The SEC accuses investment advisor Anthony Fields of Lyons, Ill., of trying to hawk more than $500 billion in securities by using LinkedIn and other social media sites, the Chicago Tribune reports.
The securities were bogus, and Fields didn't even have proper credentials to sell them, the SEC alleges.
Though Fields was apparently acting alone, the practice of using social media like LinkedIn for fraud is on the rise.
The SEC released two investor alerts Jan. 4, warning about fraudsters using social media such as LinkedIn and Twitter to create buzz and drum up business. The SEC is recommending that financial firms set strict standards for social-media use.

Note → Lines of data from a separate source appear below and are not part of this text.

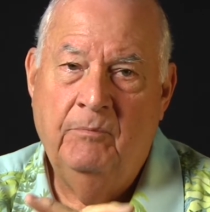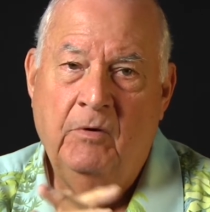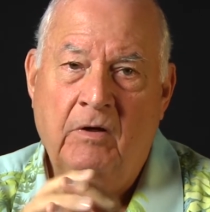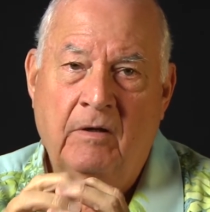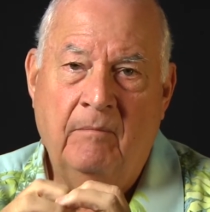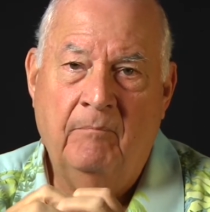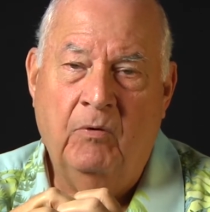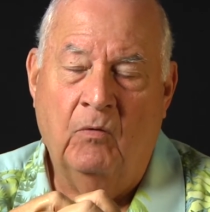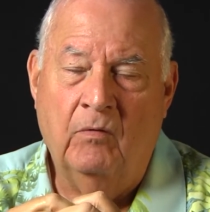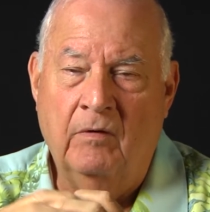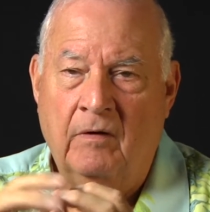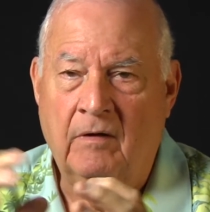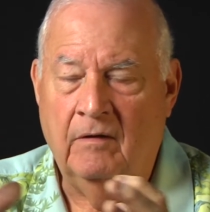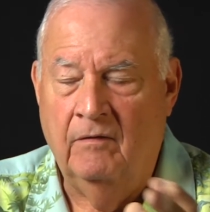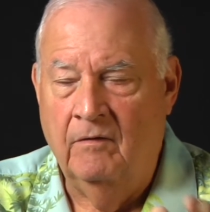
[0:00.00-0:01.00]
pretty
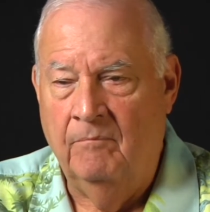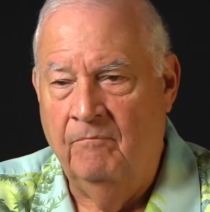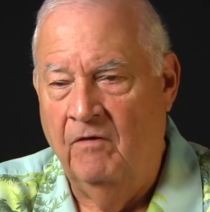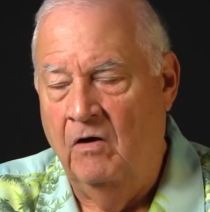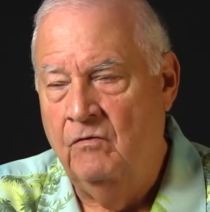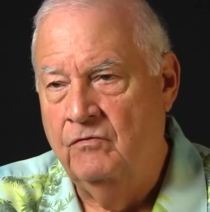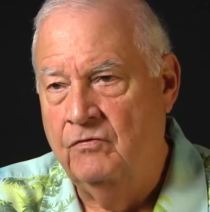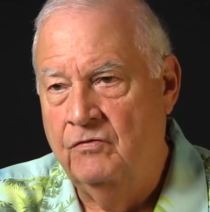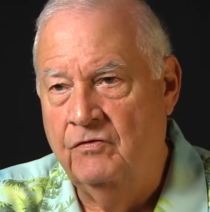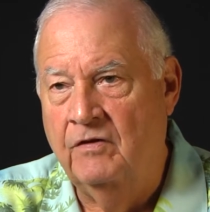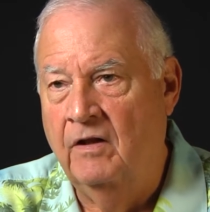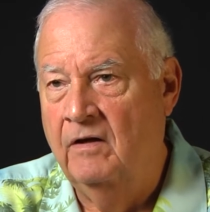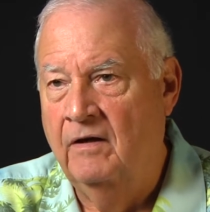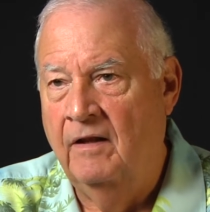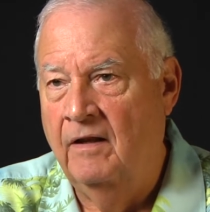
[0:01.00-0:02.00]
important. The votes are
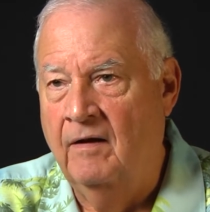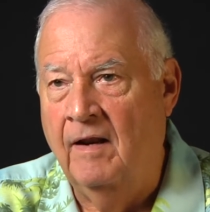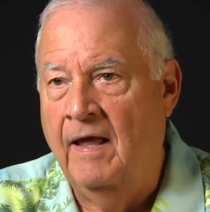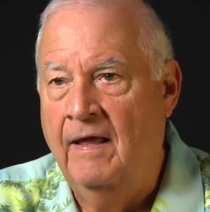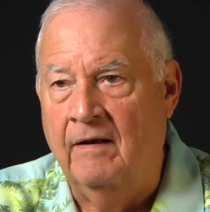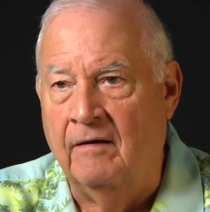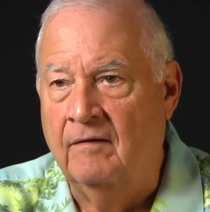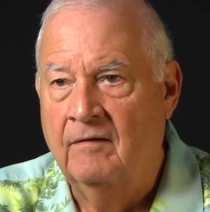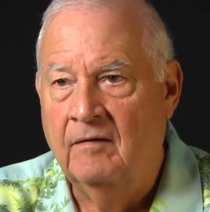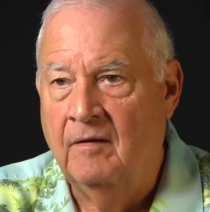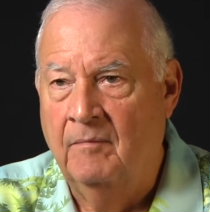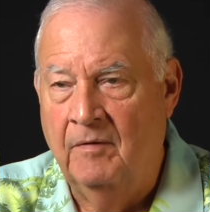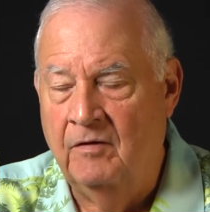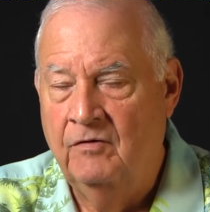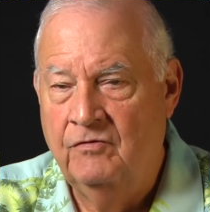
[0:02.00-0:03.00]
still in Atlanta. I
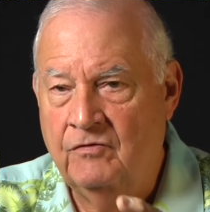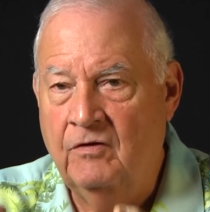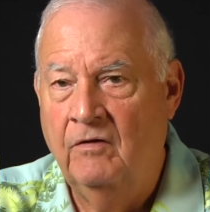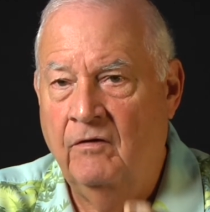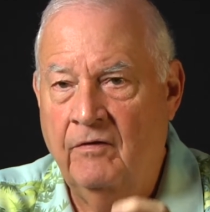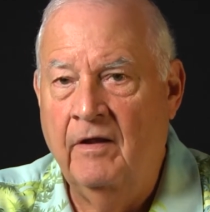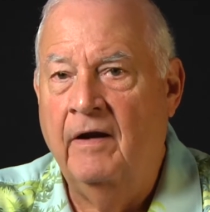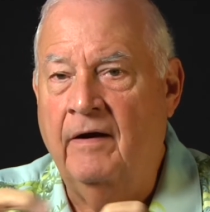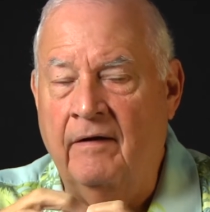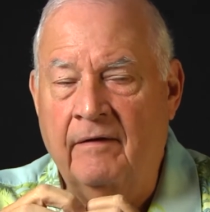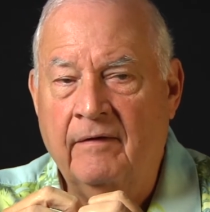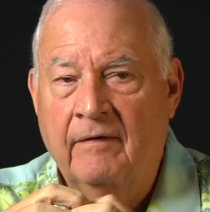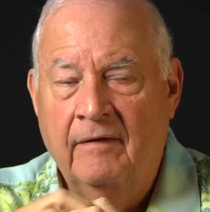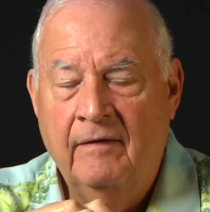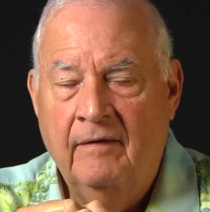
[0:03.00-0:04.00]
mean, they're right. still there.
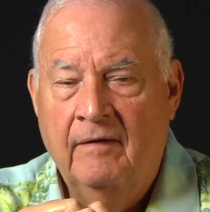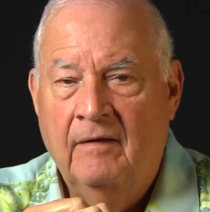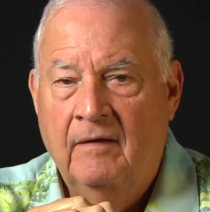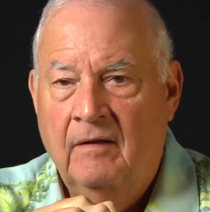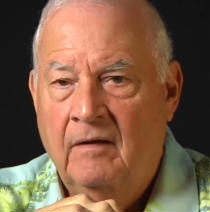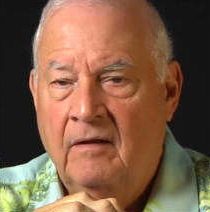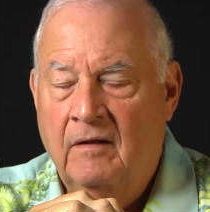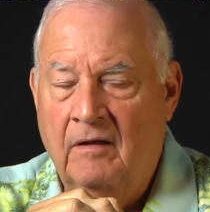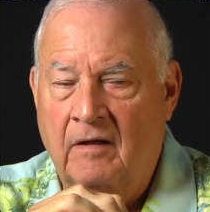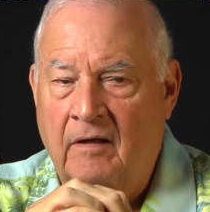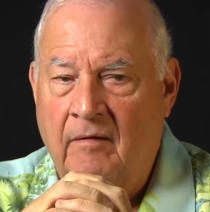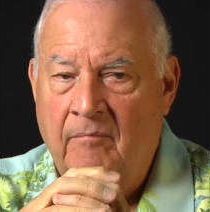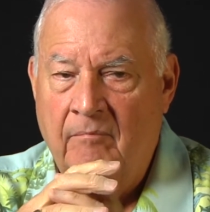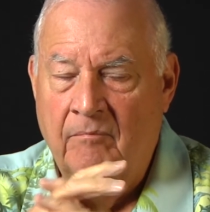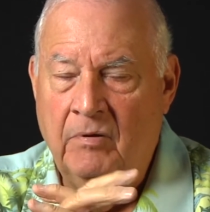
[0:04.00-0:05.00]

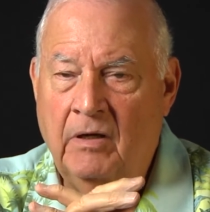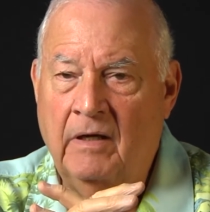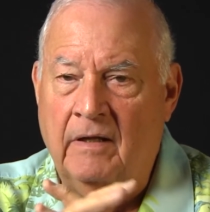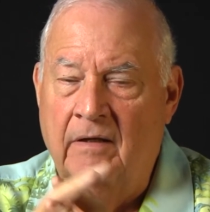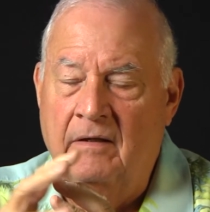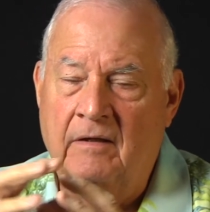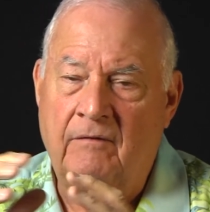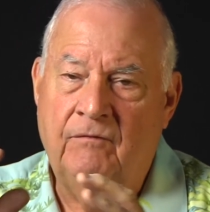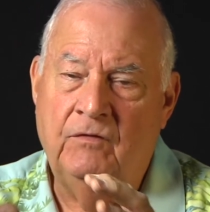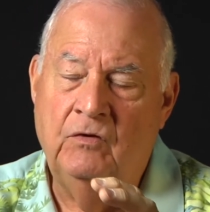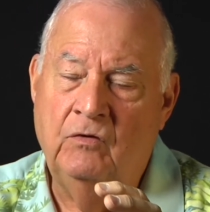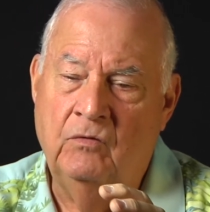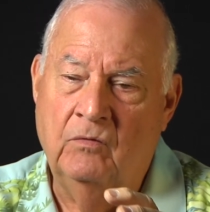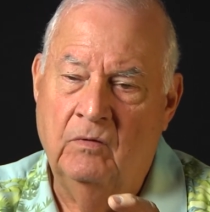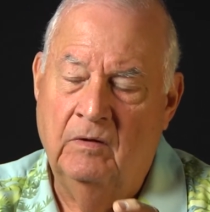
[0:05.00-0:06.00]
Uh, but if
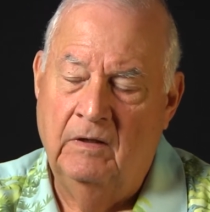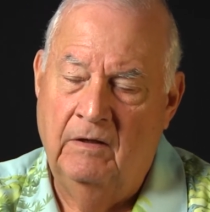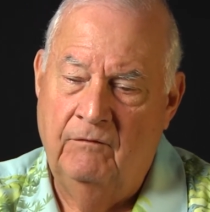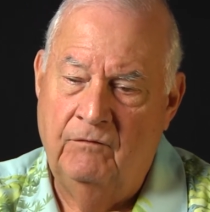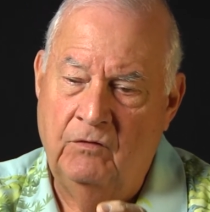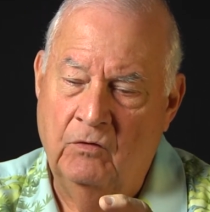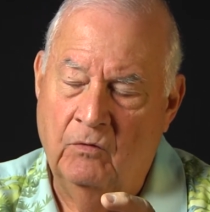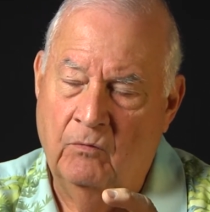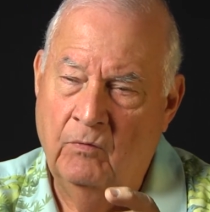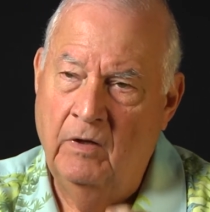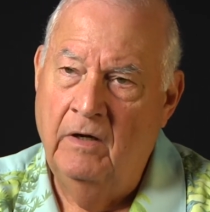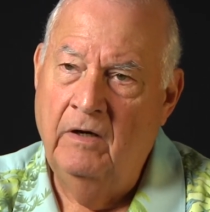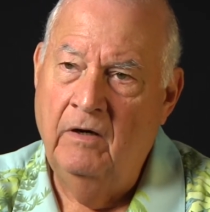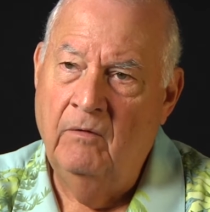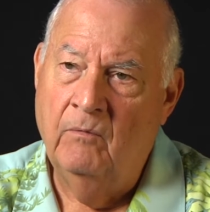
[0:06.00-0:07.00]
you if you're
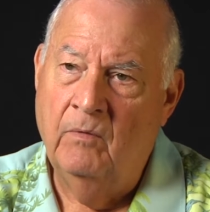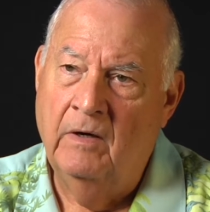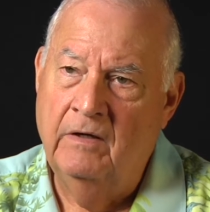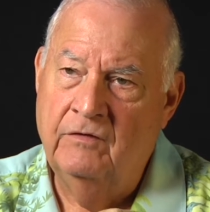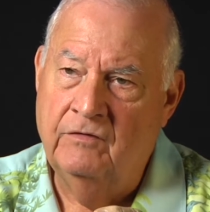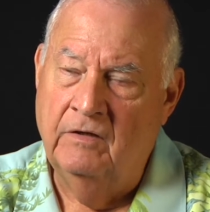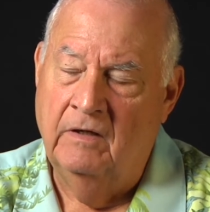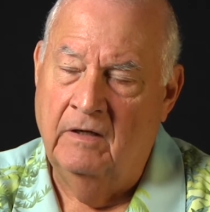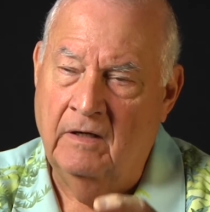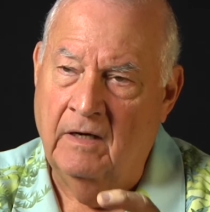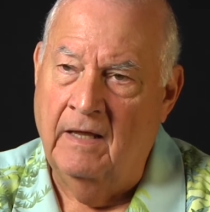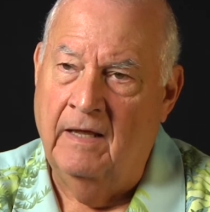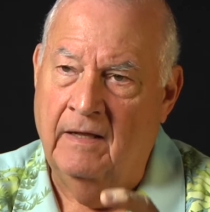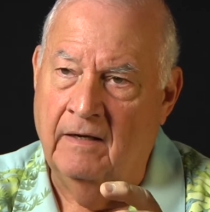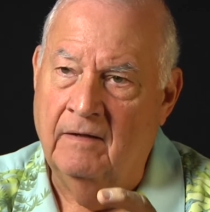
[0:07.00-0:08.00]
running a race in
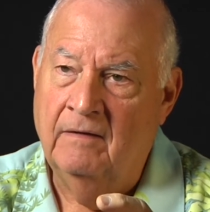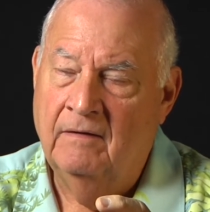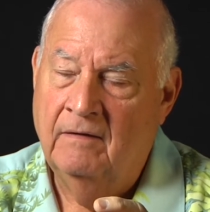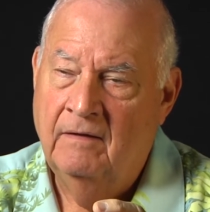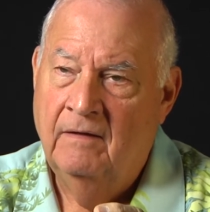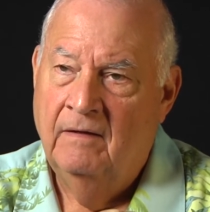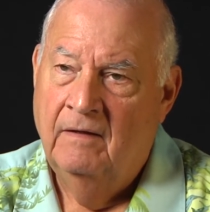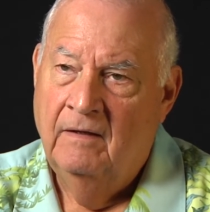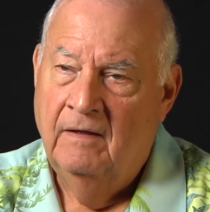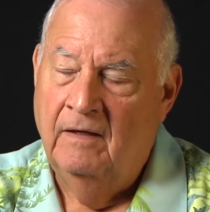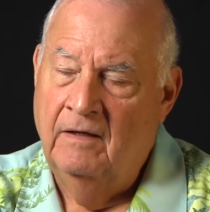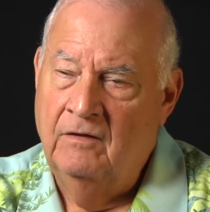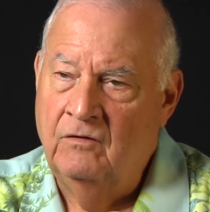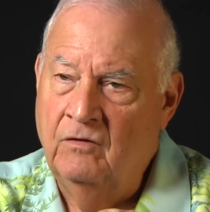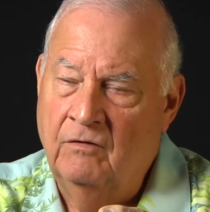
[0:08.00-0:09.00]
Atlanta,
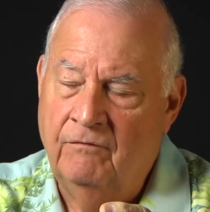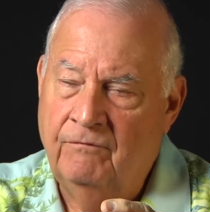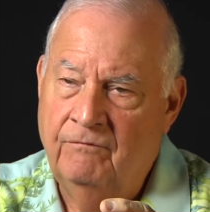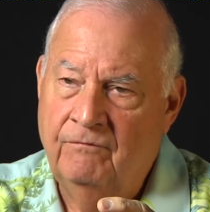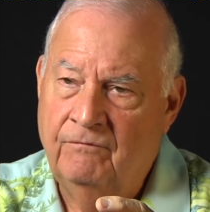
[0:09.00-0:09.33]
and you're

In the case of Anthony Fields' LinkedIn fraud, he allegedly created two companies and a false online paper trail that purported to show millions in assets under his management and an impressive list of past clients, MediaPost reports.
Fields' LinkedIn posts served as advertisements: "If you are interested you can email for particulars," he wrote online, according to The New York Times. But financial planners are supposed to refrain from such advertisements. "Even posting a client's positive comment may cross the line," according to the Tribune.
Investors should be wary of any broker who isn't registered with the SEC or the Financial Industry Regulatory Authority (FINRA), one expert told the Tribune. FINRA also offers an online searchable database of registered brokers.
Though potential buyers expressed interest in Anthony Fields' LinkedIn fraud, he never actually sold anyone on the bogus deals. The Times reports Fields is representing himself in his SEC case, and could not be reached for comment.